En efecto, qué sentido tenía, después de tantos años, qué podía haber allí salvo la tronchada raíz de la revancha, la herrumbre de nuestra propia violencia juvenil. En el caso improbable de que Jan Julivert hubiese ocultado el arma bajo el rosal con la ciega determinación de volver a empuñarla un día, lo cierto es que cuando llegó este día decidió no tocarla, y él sabría por qué.
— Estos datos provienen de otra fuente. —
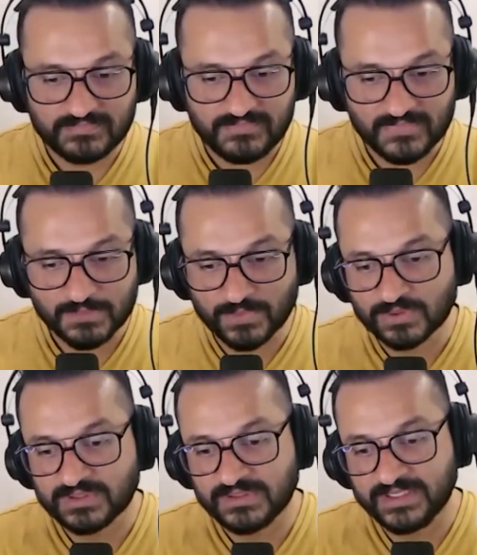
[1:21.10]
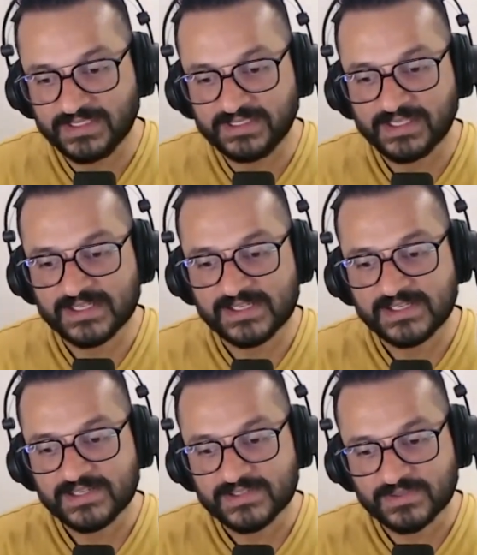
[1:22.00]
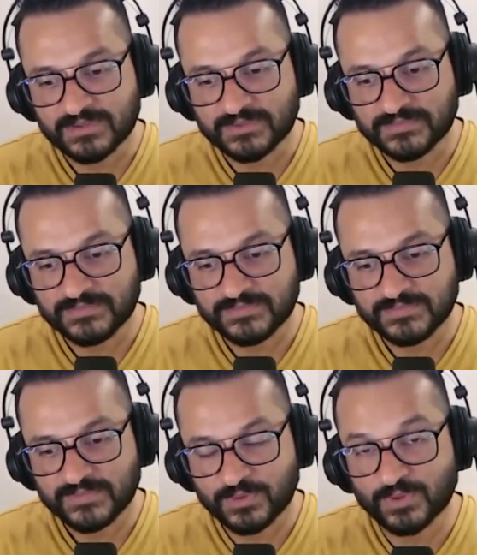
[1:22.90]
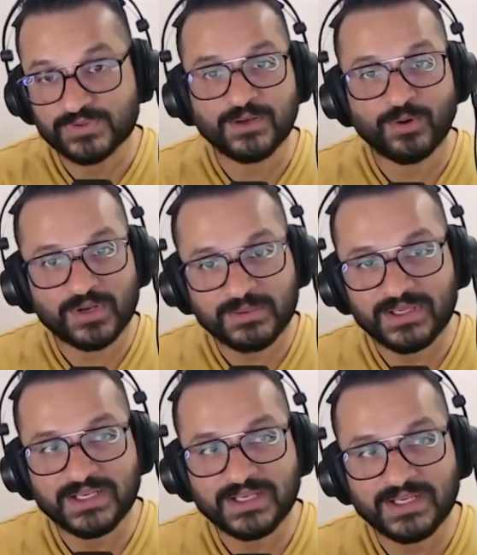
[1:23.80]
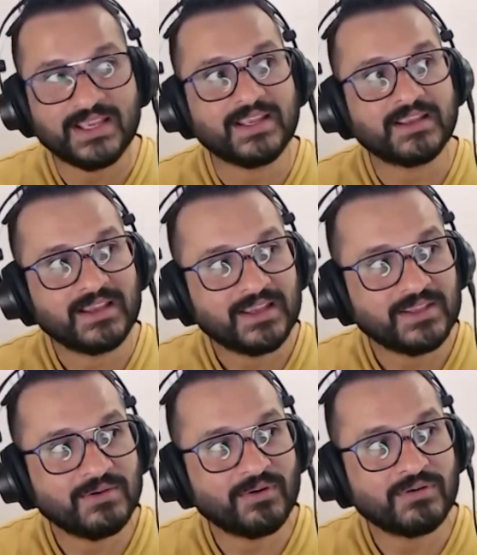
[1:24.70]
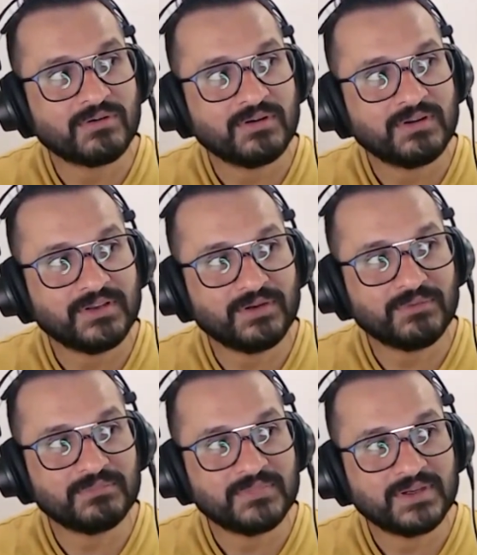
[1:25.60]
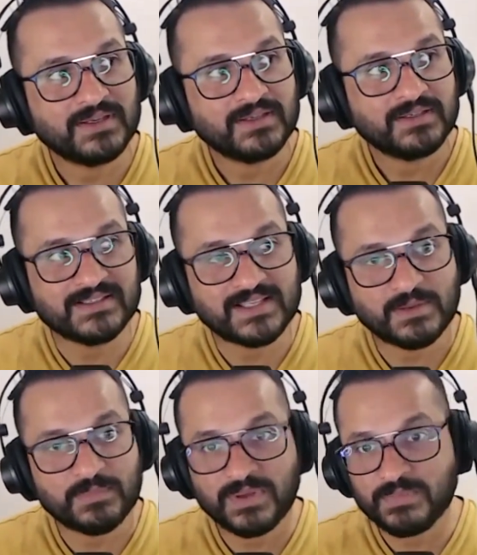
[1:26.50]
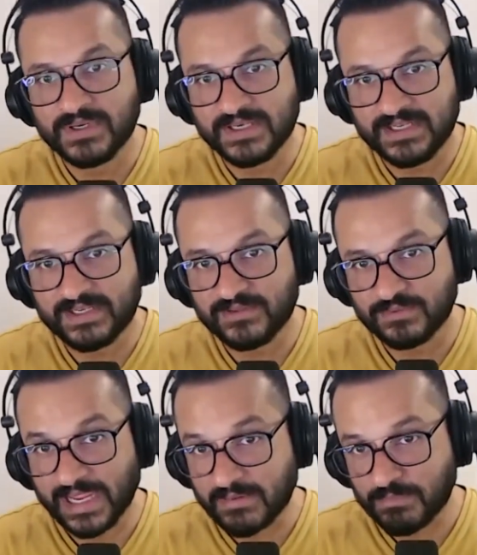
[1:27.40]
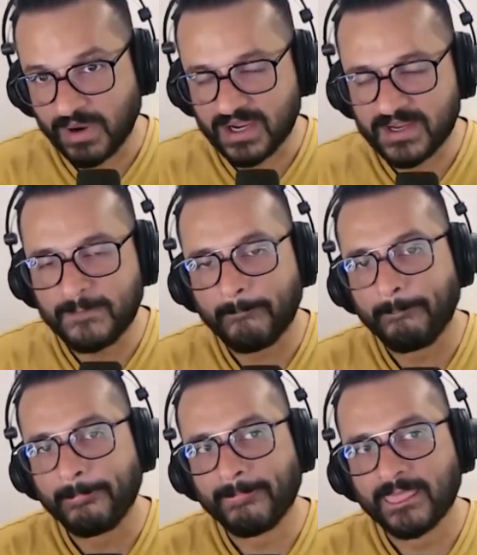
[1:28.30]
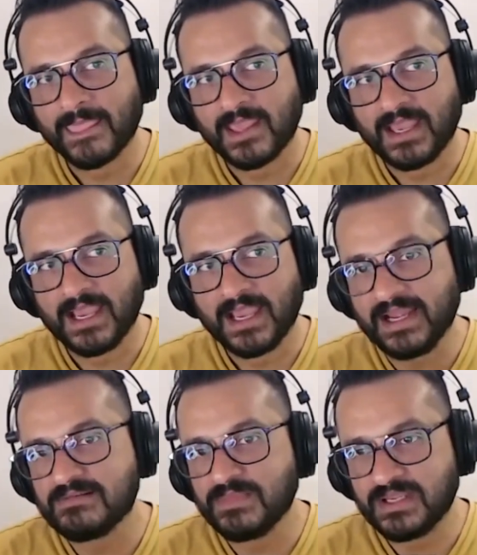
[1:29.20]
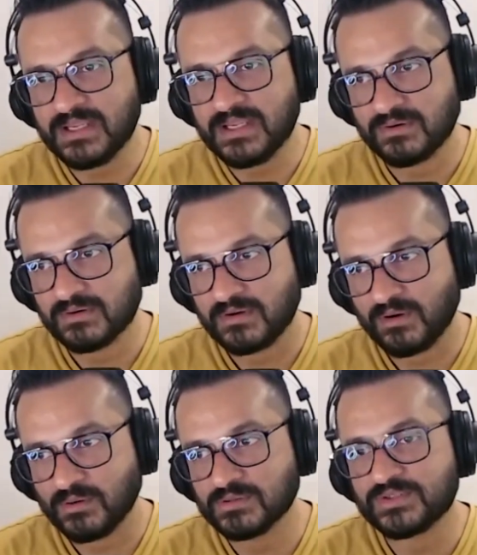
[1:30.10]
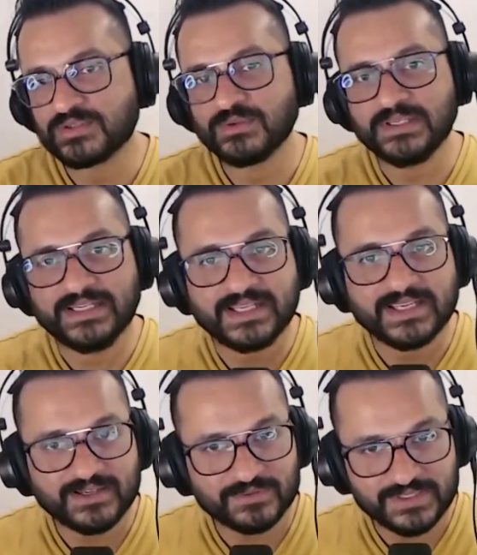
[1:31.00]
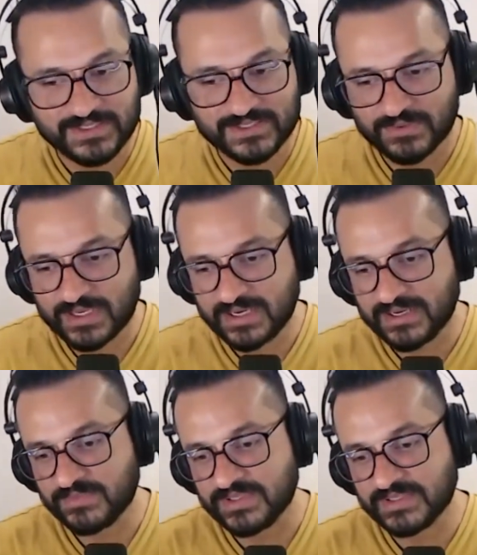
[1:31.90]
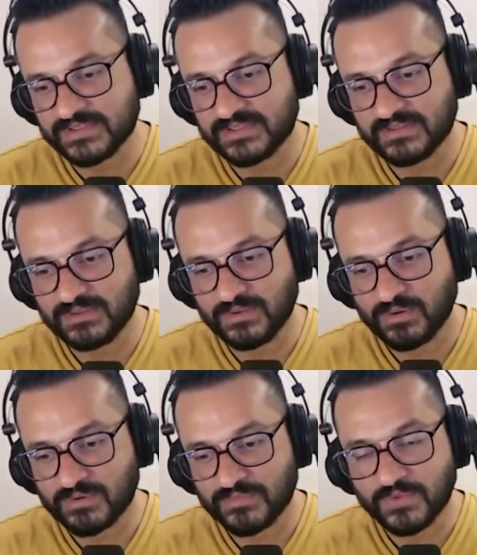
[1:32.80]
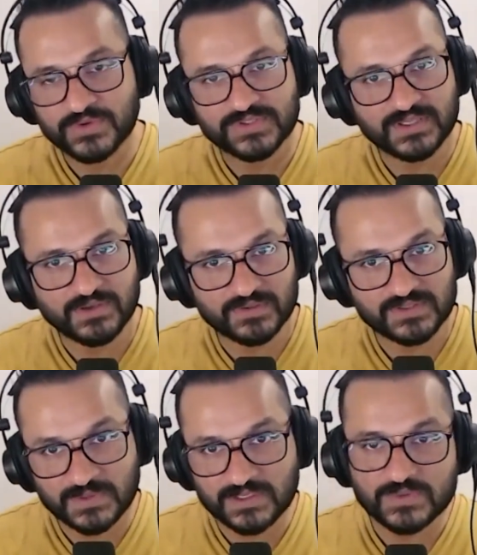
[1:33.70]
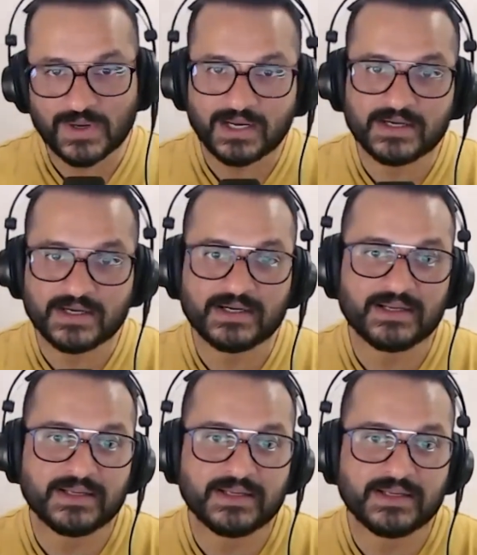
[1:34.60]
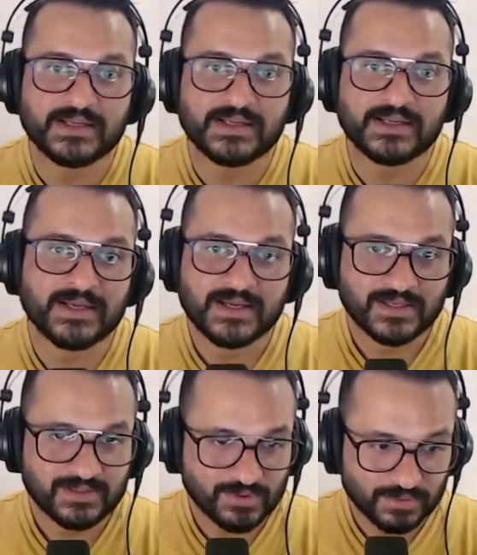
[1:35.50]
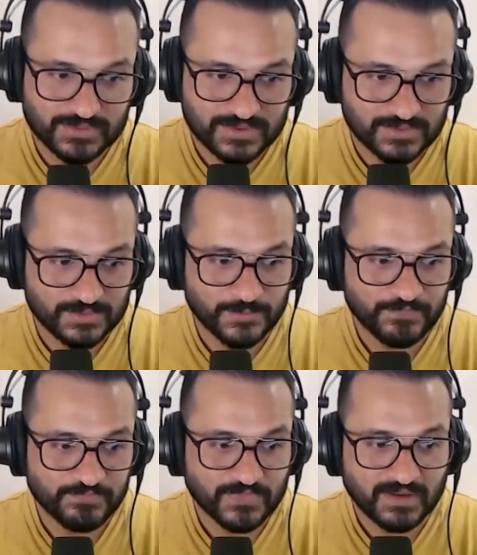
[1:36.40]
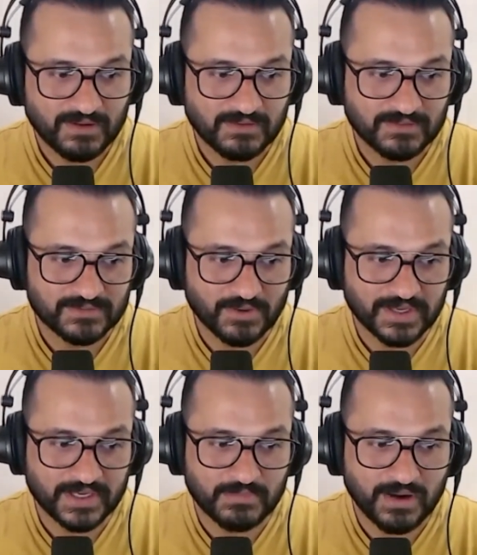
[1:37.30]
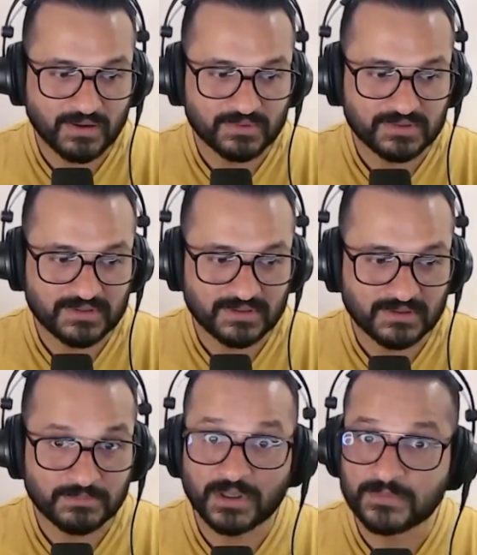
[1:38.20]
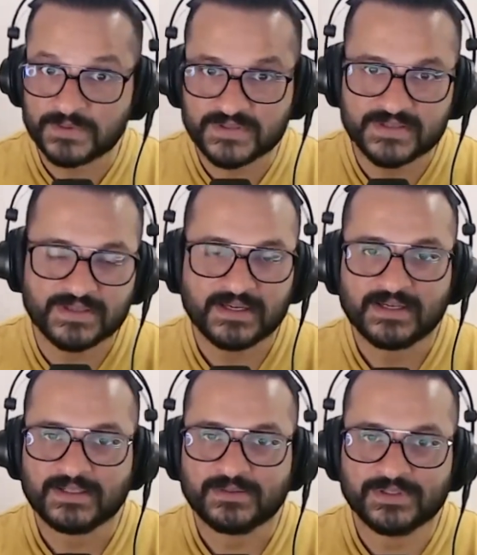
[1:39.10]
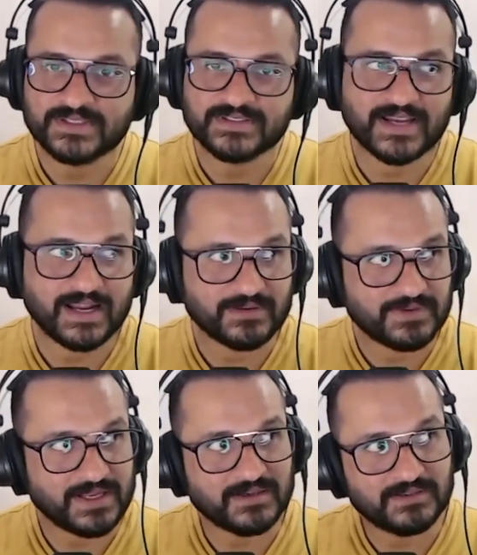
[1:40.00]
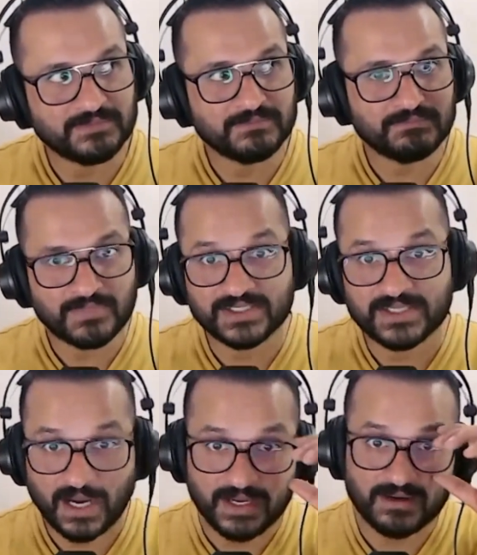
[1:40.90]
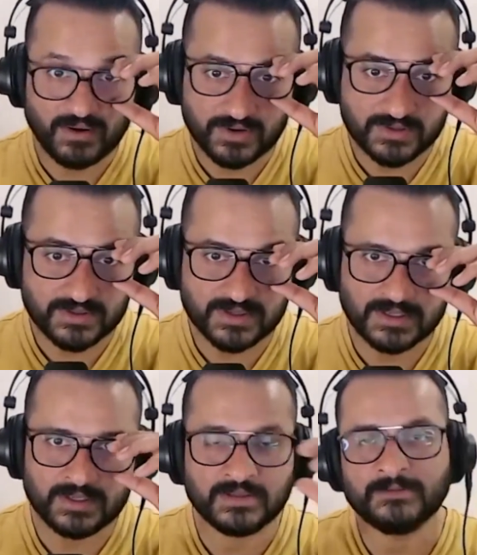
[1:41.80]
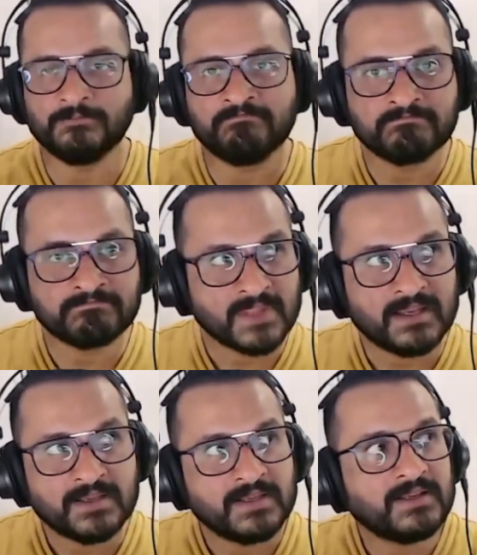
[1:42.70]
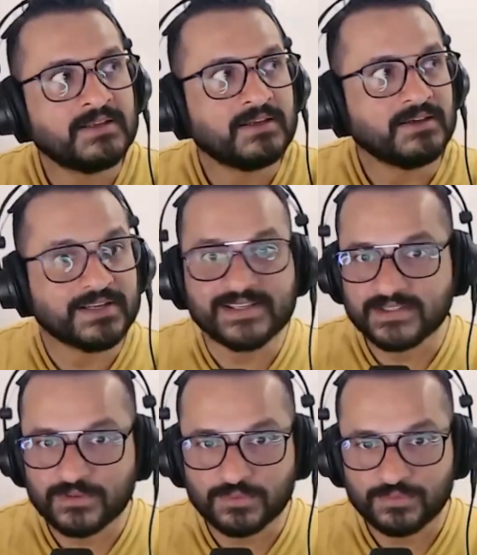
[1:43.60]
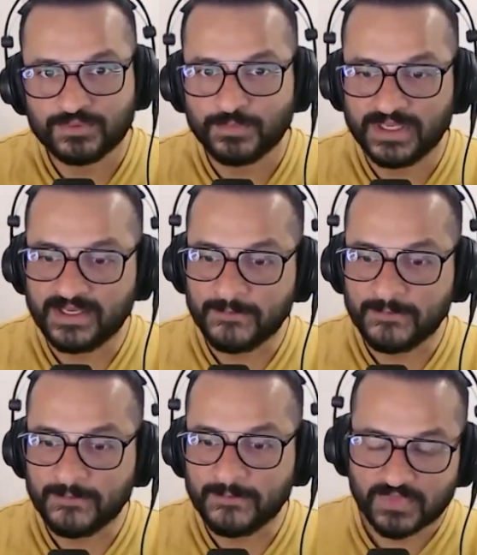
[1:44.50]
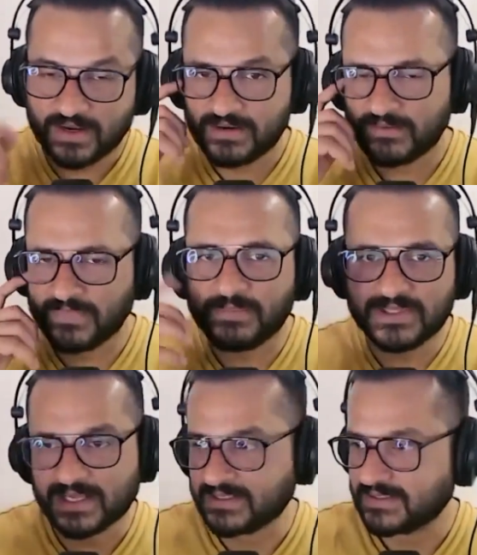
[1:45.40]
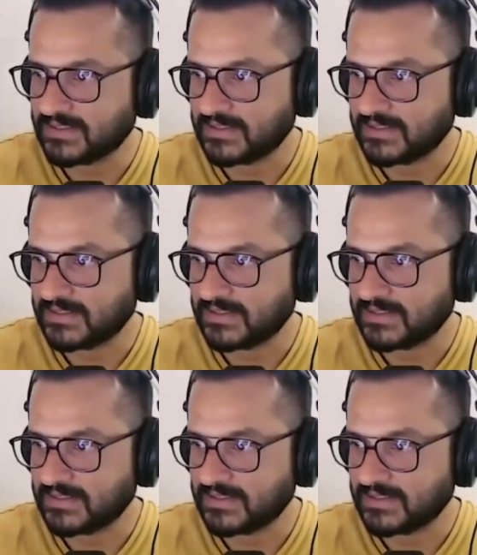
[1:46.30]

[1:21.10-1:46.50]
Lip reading: both the sort of rosy roti, meaning your, the skills that people need to get by, and maybe you're also leaning into the esoteric, which is you're focusing on spirituality. You're also talking about purpose, which is kind of like a much higher order reason to be, right? Maybe that's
Seguramente, aquel supuesto huracán de venganzas que esperábamos llegaría con él, y sobre el que tanto se había fantaseado en el barrio, no escondía nada en realidad, todo lo más la ilusión contrariada del vencido, la cicatriz de un sueño, un sentimiento senil que había sobrevivido a los altos, heroicos ideales… Hombres de hierro, le oímos decir alguna vez al viejo Suau, forjados en tantas batallas, hoy llorando por los rincones de las tabernas. No podíamos entenderlo entonces, pero él había sobrepasado esa edad en que un hombre deja de sentir el deseo de ajustar cuentas con nadie, salvo tal vez consigo mismo. Durante bastantes años, hasta el umbral de la madurez, a nosotros nos gustó creer que el pistolero se equivocó en su decisión de retirarse, y que le mataron por eso; hoy ya no creemos en nada, nos están cocinando a todos en la olla podrida del olvido, porque el olvido es una estrategia del vivir —si bien algunos por si acaso, aún mantenemos el dedo en el gatillo de la memoria…—. Pero si así fue, si ciertamente lo que él se propuso es que esa fantasmal pistola y los convulsos afanes que la empuñaron en su juventud acabaran aquí juntos, pudriéndose bajo la tierra, en lo que a mí respecta podían seguir pudriéndose.
—Ya estoy, papá.
—Bien. Esconde la pistolita y vámonos.